Le 29 juillet, un mercredi, Le Canard Enchaîné décide de prendre position à son tour dans cette polémique. L’hebdomadaire consacre ainsi un article intitulé « Eclats de Verts » à la démission de M. Girard. Fidèle à sa ligne éditoriale, Le Canard n’hésite pas à traiter de « lanceuses de fatwa » les conseillères municipales qui ont poussé M. Girard à la démission. « Christophe Girard savait – comme tout le monde – que Matzneff était pédophile, » croit utile de souligner le journal, sans comprendre semble-t-il que c’est précisément ce qui est reproché à M. Girard, ni s’émouvoir des dénégations de celui-ci. Regrettant que « les Verts parlent de tout sauf d’écologie », l’article avance comme argument définitif que « les liens d’amitié » qui unissaient M. Girard et M. Matzneff ne tombent pas « sous le coup de la loi ». L’excès, l’obscénité, la violation des droits se situent pour le Canard du côté de celles qui ont demandé la démission de M. Girard. L’illustration qui accompagne l’article achève s’il le fallait de dissiper toute ambiguïté sur la position du journal : on y voit une femme pointer un homme du doigt sans raison apparente et s’écrier : « C’est un mec ! », à quoi une autre femme répond : « La honte ! ». La légende indique : « Bientôt, chez quelques féministes ? »

Messieurs du Canard,

Il est incroyable que vous ne compreniez pas :

  que les tribunaux ne sauraient constituer l’horizon exclusif de règlement des conflits sociaux, en particulier s’agissant des questions de genre.
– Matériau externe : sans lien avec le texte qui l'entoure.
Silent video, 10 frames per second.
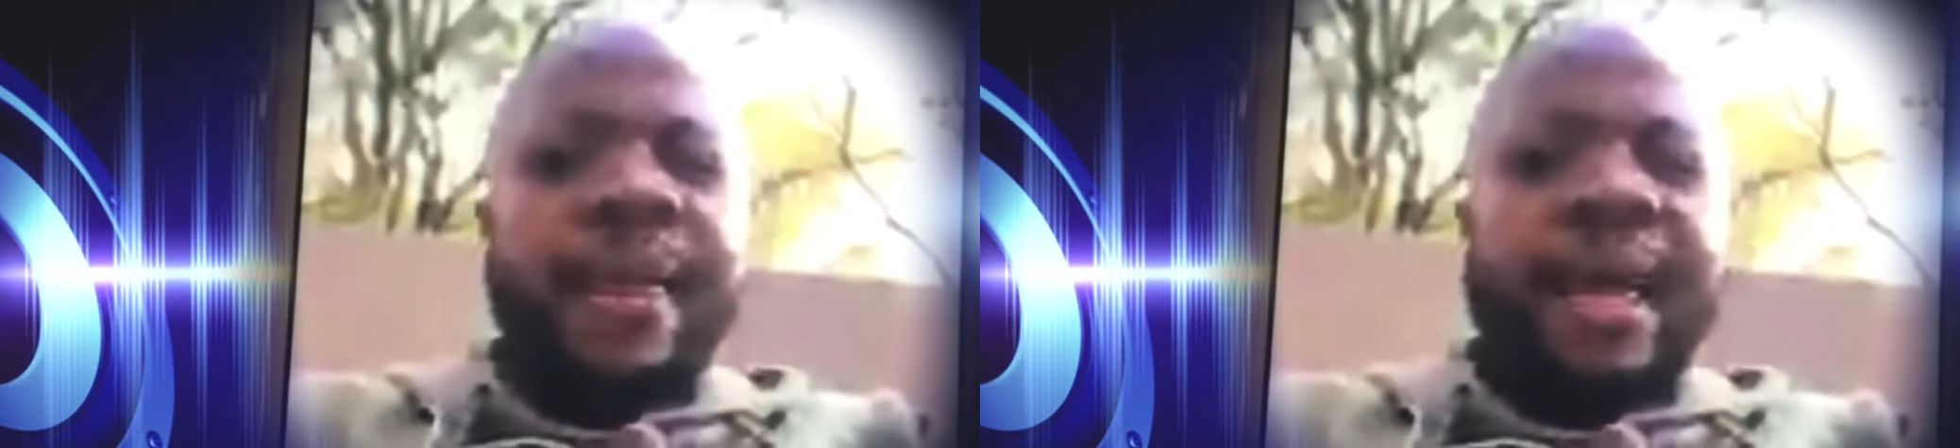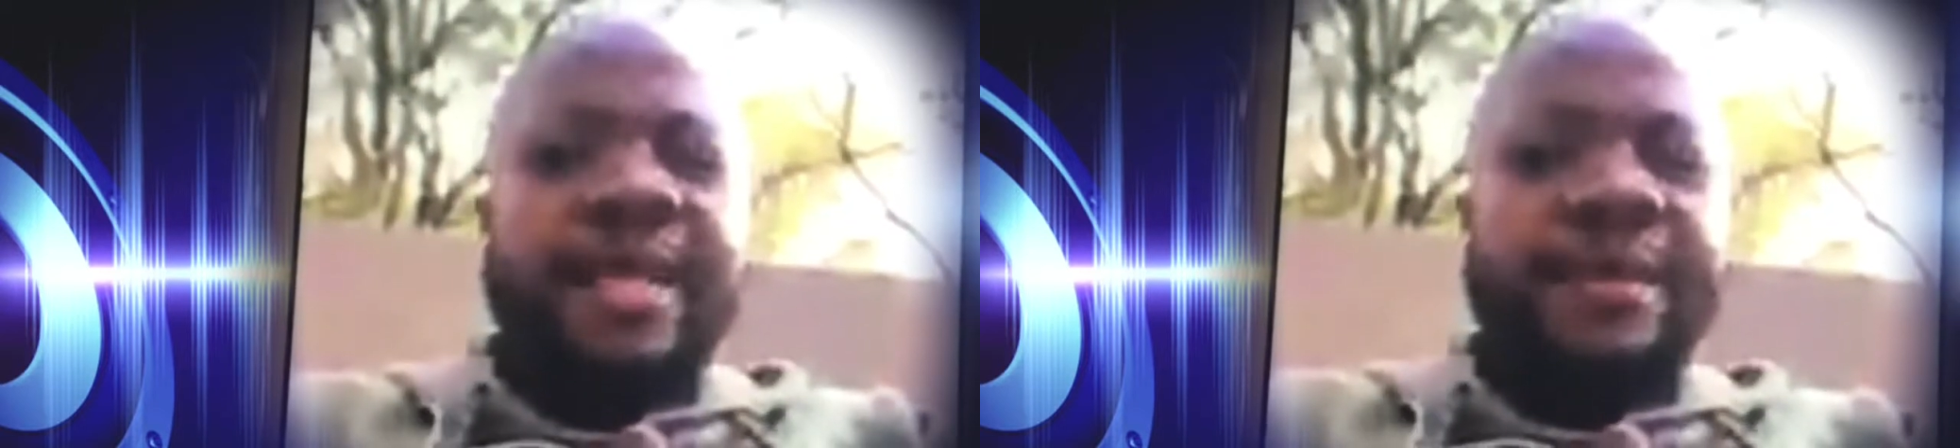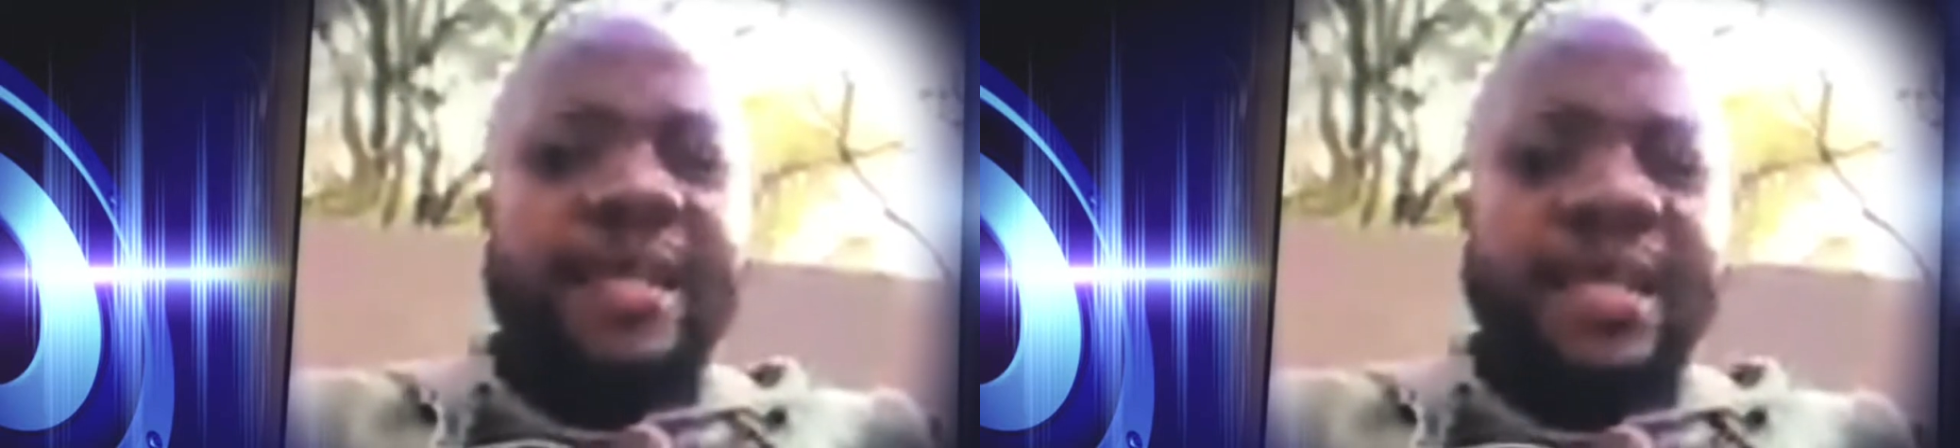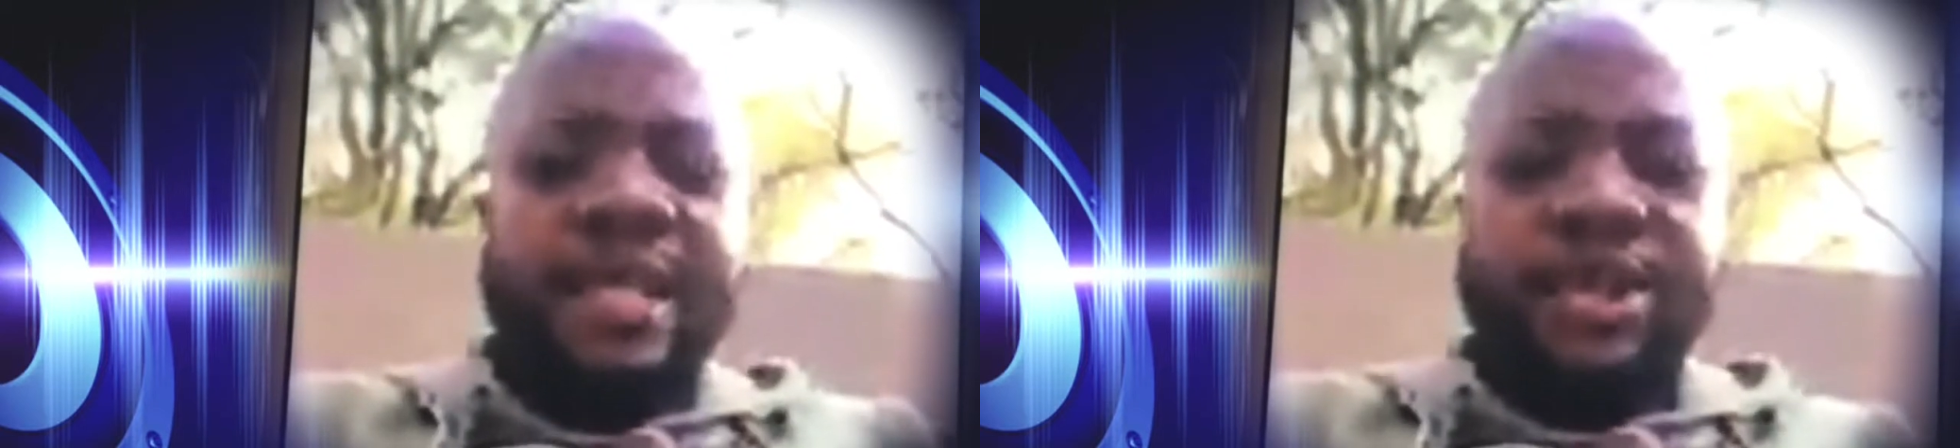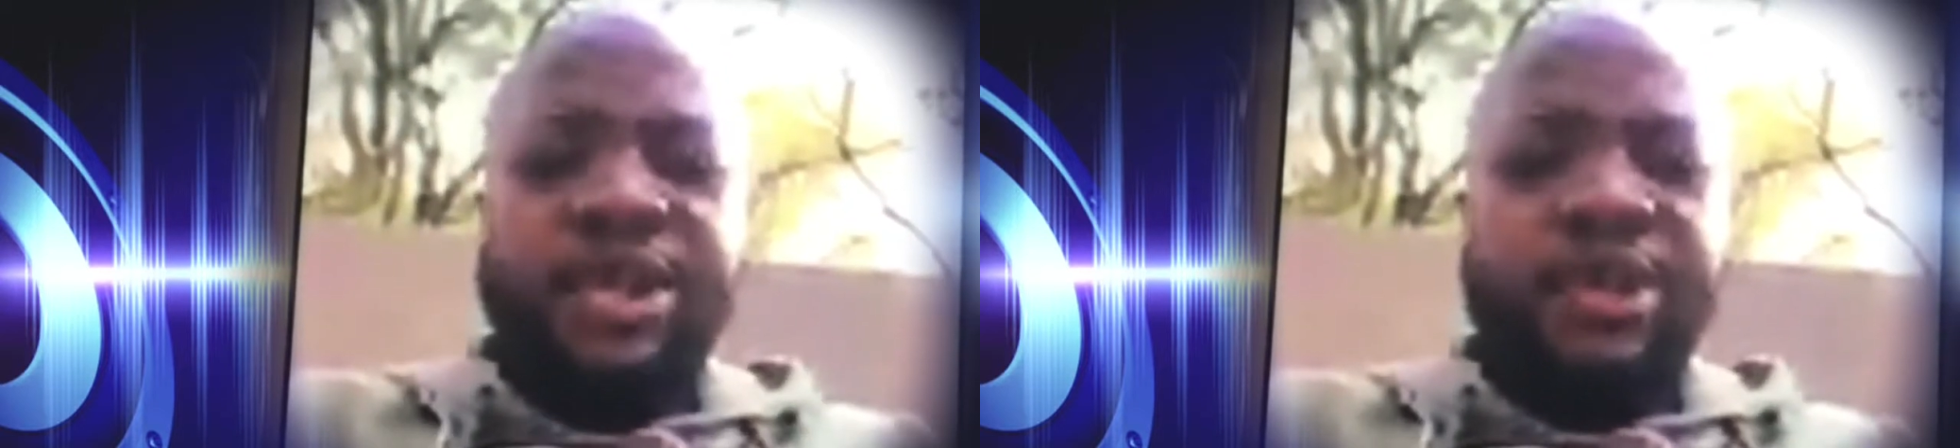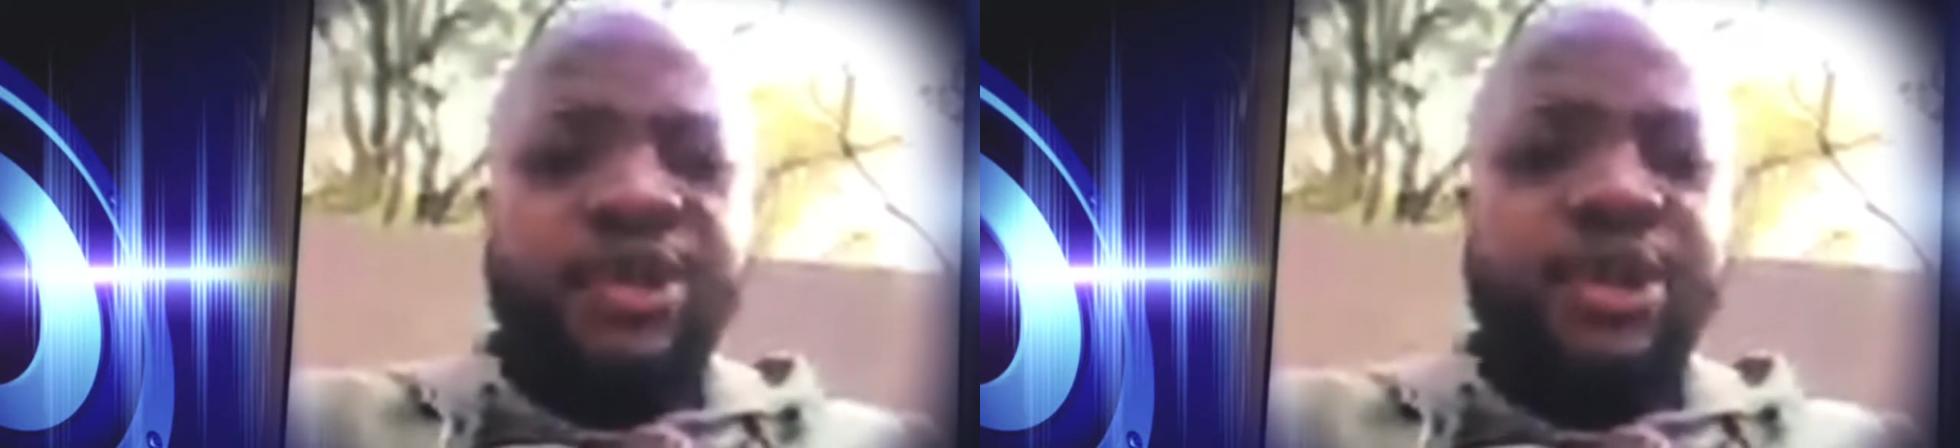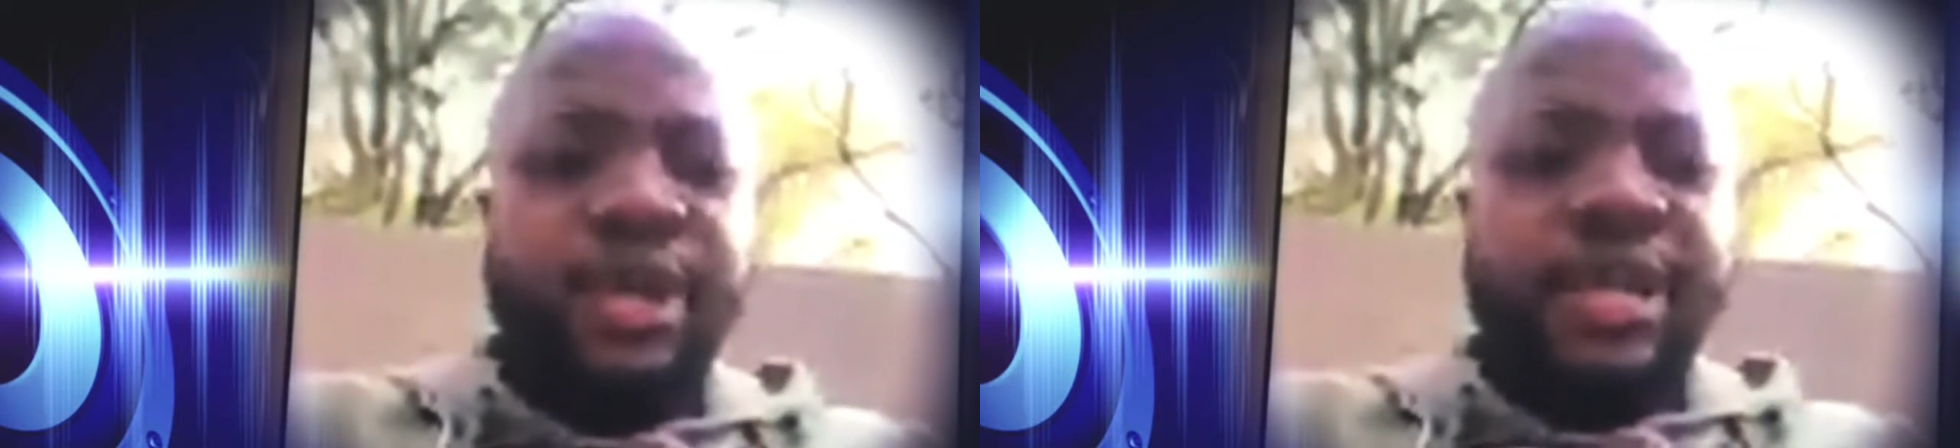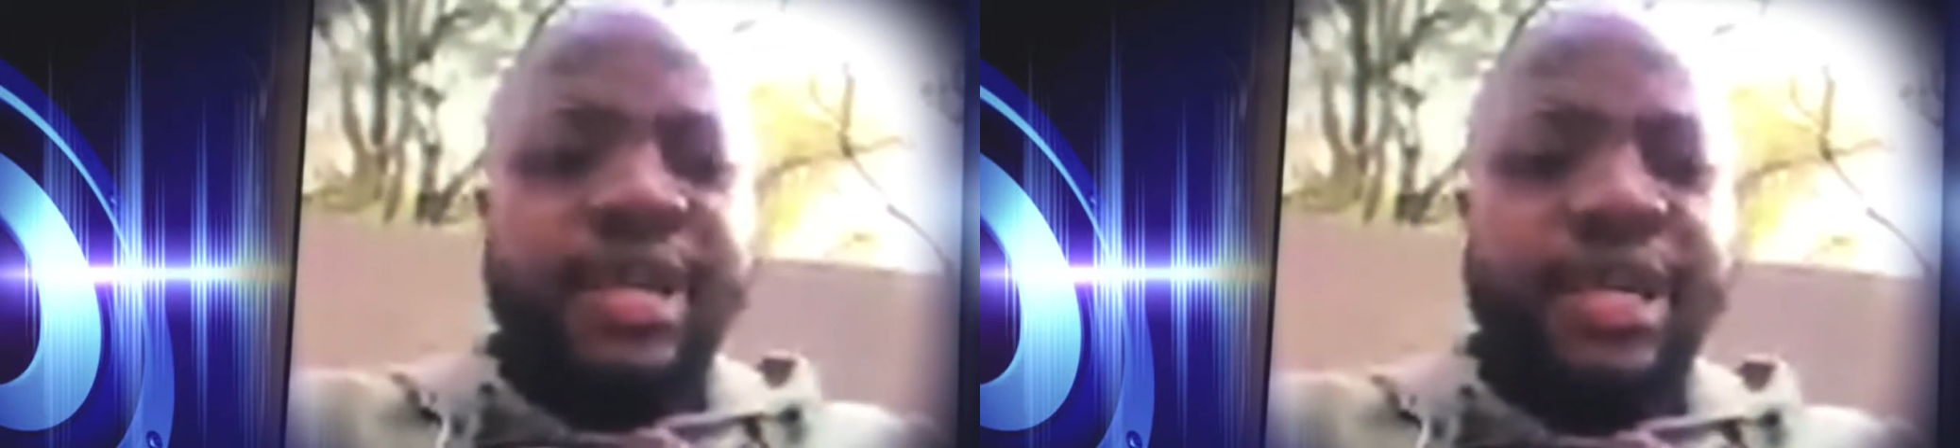especially during
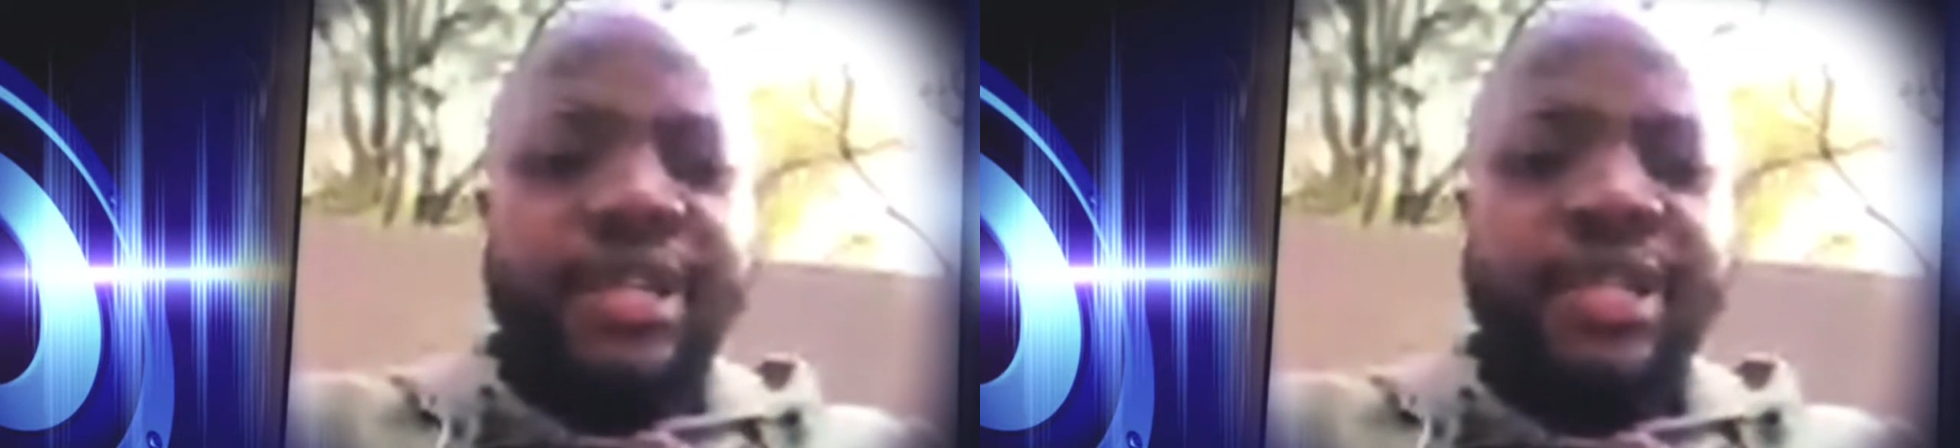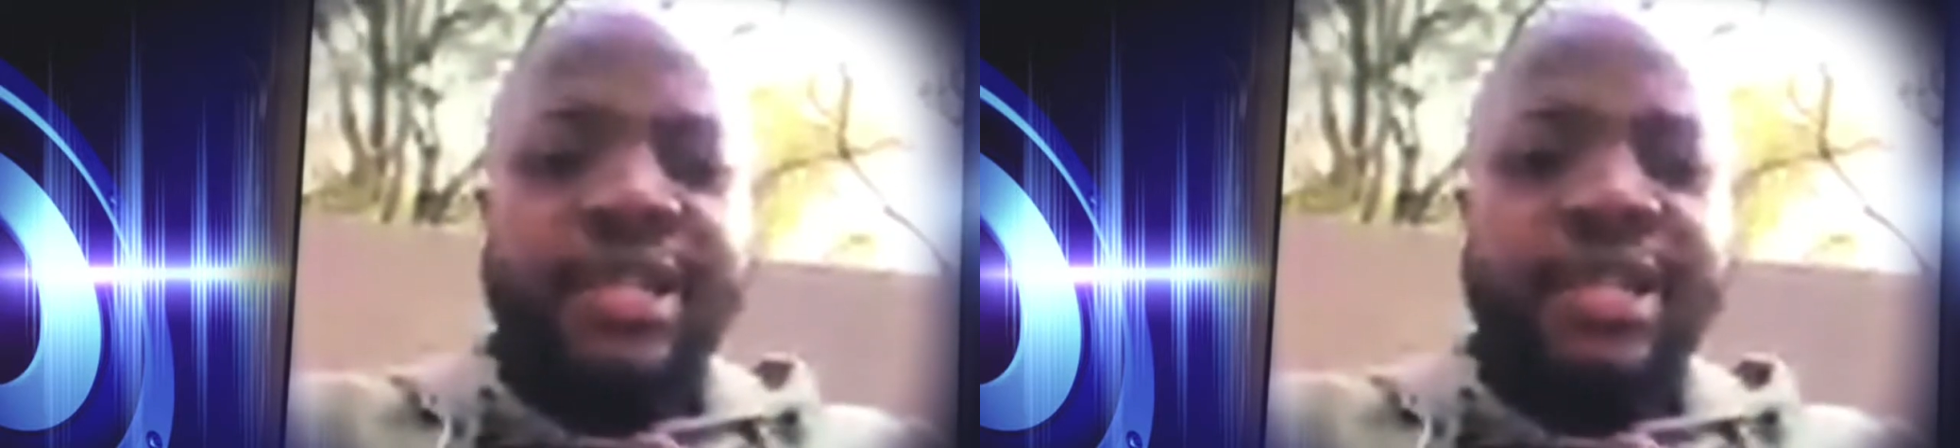this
La loi et le droit étant des faits sociaux, c’est-à-dire, n’existant pas dans un univers éthéré en dehors du monde social, le système juridique est affecté des mêmes dissymétries que la société dans son ensemble. Autrement dit, et c’est un euphémisme, légal ne veut pas dire légitime. Au contraire, sanctifier les normes et les procédures de jure revient souvent à consacrer un ordre inégalitaire de facto. Loin d’être révolutionnaire, ce constat constitue l’un des principes directeurs de tous les textes de droit international concernant les droits des femmes depuis la Convention sur l’élimination de toutes les formes de discrimination à l’égard des femmes, adoptée en 1979 (cf. article 4) ;

  qu’éviter de fétichiser les décisions de justice ne signifie pas sombrer dans l’arbitraire fasciste et le chaos, mais tenir compte de ce que disent les sciences sociales et les associations de défense des droits. Faire comme si ces travaux et ces plaidoyers n’existaient pas n’est pas une preuve d’objectivité, mais d’anti-intellectualisme et d’obscurantisme ;

  qu’il est impossible que des féministes soient « excessives », même si elles le voulaient, au vu de la dissymétrie de pouvoir radicale qui existe entre les femmes et les hommes. Seuls des privilégiés peuvent prétendre sans crainte du ridicule que « trop » d’égalité soit une menace. Ce qui est « excessif », c’est partout et toujours l’oppression patriarcale, et elle seule. Suggérer le contraire, c’est se projeter solidement dans un univers de faits alternatifs ;

  que cette dissymétrie explique pourquoi certaines doivent manifester devant l’hôtel de ville de Paris pour faire valoir leur point de vue, tandis que d’autres, comme le préfet Didier Lallement, peuvent exprimer leur solidarité masculine dans le cadre feutré d’un conseil municipal. Si l’intervention dans le débat public d’élues et de responsables associatives vous semble davantage contraire à la démocratie que celle d’un représentant du pouvoir policier, c’est sans doute que le credo libertaire du Canard s’arrête aux droits des femmes.

Bref, faites un effort, la gauche française compte sur vous.